Alfred LaVaughn Turner, 41, said he was talking with two white women at the bar at Sunpie’s Bistro on Friday evening when two white men approached him and said “leave our white women alone.”

Turner, who said he was shocked by the comment, responded: “Who’s going to make me?”

“Us Nazis,” was the reply by the unidentified suspect, who then smashed a beer bottle over Turner’s head and stabbed him in the calf after they wrestled to the floor.

Capt.
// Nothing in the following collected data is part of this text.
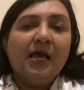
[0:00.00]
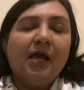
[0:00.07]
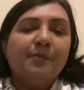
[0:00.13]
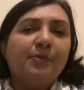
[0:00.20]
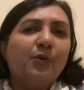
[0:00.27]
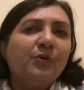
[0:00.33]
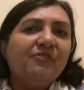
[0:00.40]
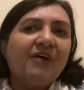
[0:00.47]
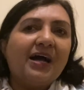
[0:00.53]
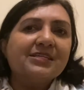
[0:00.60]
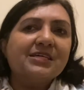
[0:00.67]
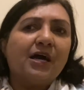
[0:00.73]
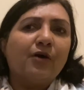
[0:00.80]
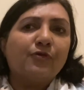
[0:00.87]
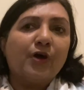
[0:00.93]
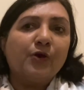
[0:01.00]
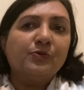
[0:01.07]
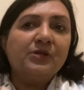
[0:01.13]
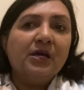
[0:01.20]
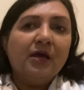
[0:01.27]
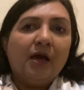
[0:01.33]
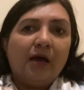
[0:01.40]
but we've had our
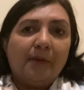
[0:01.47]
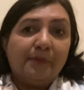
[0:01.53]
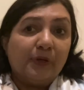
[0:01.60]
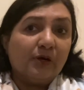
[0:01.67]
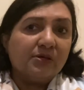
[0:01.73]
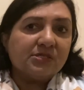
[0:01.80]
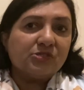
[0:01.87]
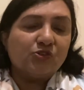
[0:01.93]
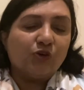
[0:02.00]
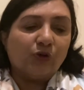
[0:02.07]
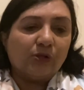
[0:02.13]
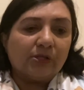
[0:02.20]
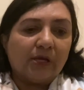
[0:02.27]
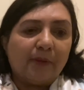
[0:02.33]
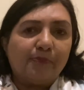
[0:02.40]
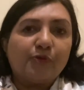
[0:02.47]
own personal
Joel Rae of the Steamboat Springs Police Department said two suspects have been identified and contacted on suspicion of assault and ethnic intimidation, but no arrests have been made.

“Ethnic intimidation is a felony, and it’s a serious crime and one that’s not tolerated by society or us,” Rae said. “We’re looking at it seriously, and that’s why we’re not going to do a hasty investigation.”

Turner suffered a concussion and needed about 20 stitches to sew up the wound in his leg.

He described the assailant as 5-foot-6, but he said he was unable to identify him based on the black-and-white photographs police showed him.

Officials in the overwhelmingly white community have periodically struggled with racial incidents: In 2004, members of the high-school football team were accused of making racist comments during a game with a predominantly Latino team, and a decade earlier someone spray-painted slurs on a highway bridge dedicated to soul singer James Brown.

Turner, who is between jobs after working in the oil fields of western Colorado, said he has had no problems in town since he arrived a month and a half ago but now fears for his life.

“It is a small town, and everybody kind of knows everybody so even when I’m at the grocery store, I do feel that people are watching me. Or when I’m driving my car. And I have no way of protecting myself,” he said.

His relatives in Florida want him to leave town, he said, but he feels strongly about not running away.

“I didn’t want to show him any fear. Because if I showed him fear, the same thing probably would happen again,” Turner said.